管理業務主任者試験 平成29年試験 問20

問20

地震に関する次の記述のうち、最も適切なものはどれか。
  1. 地震の規模を表すマグニチュードは、その値が1増えるごとにエネルギーが約10倍になる。
  2. 日本では、地震による揺れの強さを表す震度を7階級としている。
  3. 日本では、現在でも、震度の判定は体感及び目視によっている。
  4. 地震波にはP波とS波があり、P波の方がS波より速く伝わる性質がある。

正解 4

問題難易度
肢19.0%
肢26.9%
肢33.5%
肢480.6%

解説

  1. 不適切。10倍ではありません。マグニチュードは、地震そのものが持つエネルギーの大きさを表す指標です。マグニチュードの値が1増えるごとに、地震のエネルギーは約32倍になります。値が2増えると約1,000倍となる計算です。
  2. 不適切。7階級ではありません。
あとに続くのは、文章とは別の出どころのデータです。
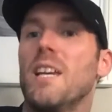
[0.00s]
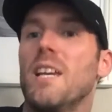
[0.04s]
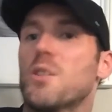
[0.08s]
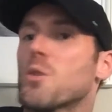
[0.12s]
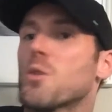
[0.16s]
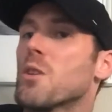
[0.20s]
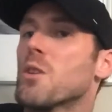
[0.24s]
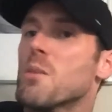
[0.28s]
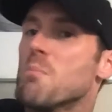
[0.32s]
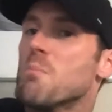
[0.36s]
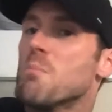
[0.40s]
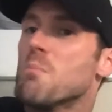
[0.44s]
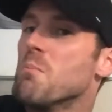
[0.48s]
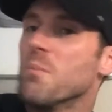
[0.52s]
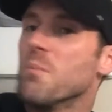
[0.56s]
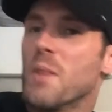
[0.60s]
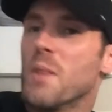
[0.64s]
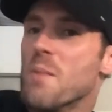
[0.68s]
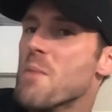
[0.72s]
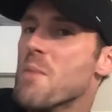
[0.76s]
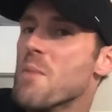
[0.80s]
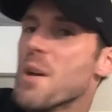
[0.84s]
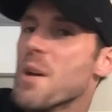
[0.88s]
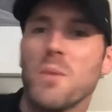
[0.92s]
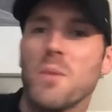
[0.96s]
So the
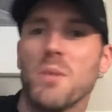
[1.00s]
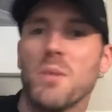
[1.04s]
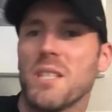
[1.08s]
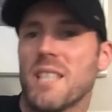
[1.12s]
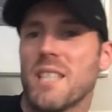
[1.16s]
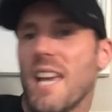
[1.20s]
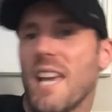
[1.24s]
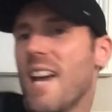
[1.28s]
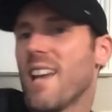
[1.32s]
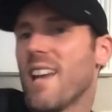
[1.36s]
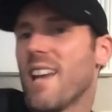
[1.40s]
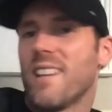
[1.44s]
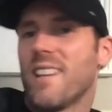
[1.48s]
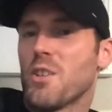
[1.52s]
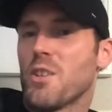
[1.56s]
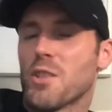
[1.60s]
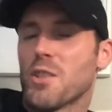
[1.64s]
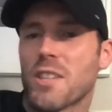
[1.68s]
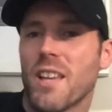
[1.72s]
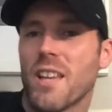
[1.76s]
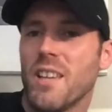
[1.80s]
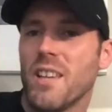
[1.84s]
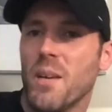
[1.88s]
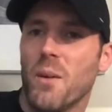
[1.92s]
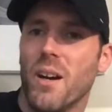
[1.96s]
money was there. They just
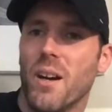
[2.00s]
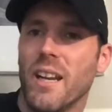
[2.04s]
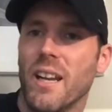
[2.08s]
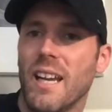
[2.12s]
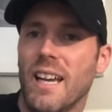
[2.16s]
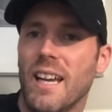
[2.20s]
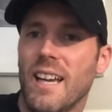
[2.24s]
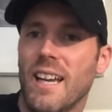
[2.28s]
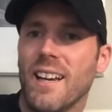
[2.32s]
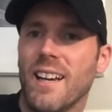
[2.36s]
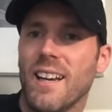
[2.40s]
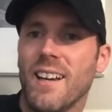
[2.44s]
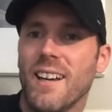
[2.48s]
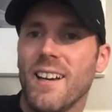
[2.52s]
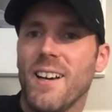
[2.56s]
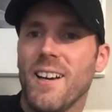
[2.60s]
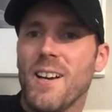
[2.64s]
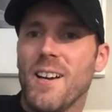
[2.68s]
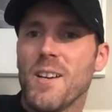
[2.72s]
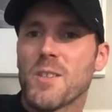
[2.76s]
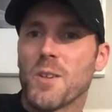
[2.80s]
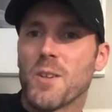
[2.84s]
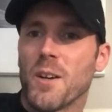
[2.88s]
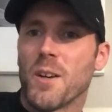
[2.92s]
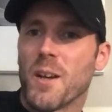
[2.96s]
didn't want to
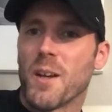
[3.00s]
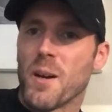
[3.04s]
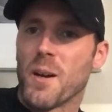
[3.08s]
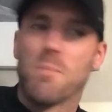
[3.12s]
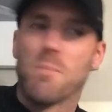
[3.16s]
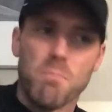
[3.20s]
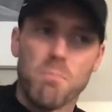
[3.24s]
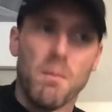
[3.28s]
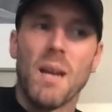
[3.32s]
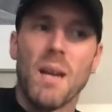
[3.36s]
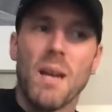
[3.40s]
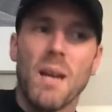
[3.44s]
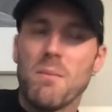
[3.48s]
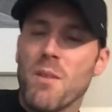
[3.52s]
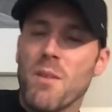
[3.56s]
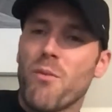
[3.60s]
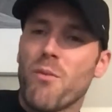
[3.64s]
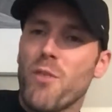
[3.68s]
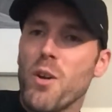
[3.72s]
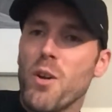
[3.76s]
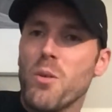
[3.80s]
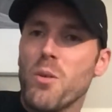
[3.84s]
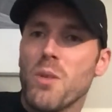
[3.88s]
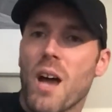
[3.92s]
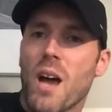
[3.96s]
sort of make me
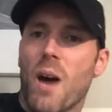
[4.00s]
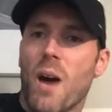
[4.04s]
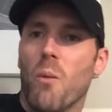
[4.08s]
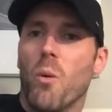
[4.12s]
feel that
気象庁が定める震度階級は、震度0・1・2・3・4・5弱・5強・6弱・6強・7の「10階級」です。
    【参考】以前は震度1~7の7階級でしたが、阪神・淡路大震災において、同じ震度とされた地域でも被害に大きな差が見られたことから、1996年から5と6が「弱」と「強」に細分化され、現在に至ります。
  3. 不適切。日本における震度の判定は、平成8年(1996年)以降、計測震度計による自動計測によって行われています。それ以前は体感及び周囲の被害状況の目視によっていましたが、現在は機械観測に基づく客観的な判定方式に移行しています。
  4. [適切]。地震波にはP波(縦波・初期微動)とS波(横波・主要動)があり、P波はS波より伝播速度が速いため先に到達します。地震計でP波を検知してからS波が到達するまでの時間差を利用して震源距離を推定する手法や、緊急地震速報の発信原理にも応用されています。
したがって適切な記述は[4]です。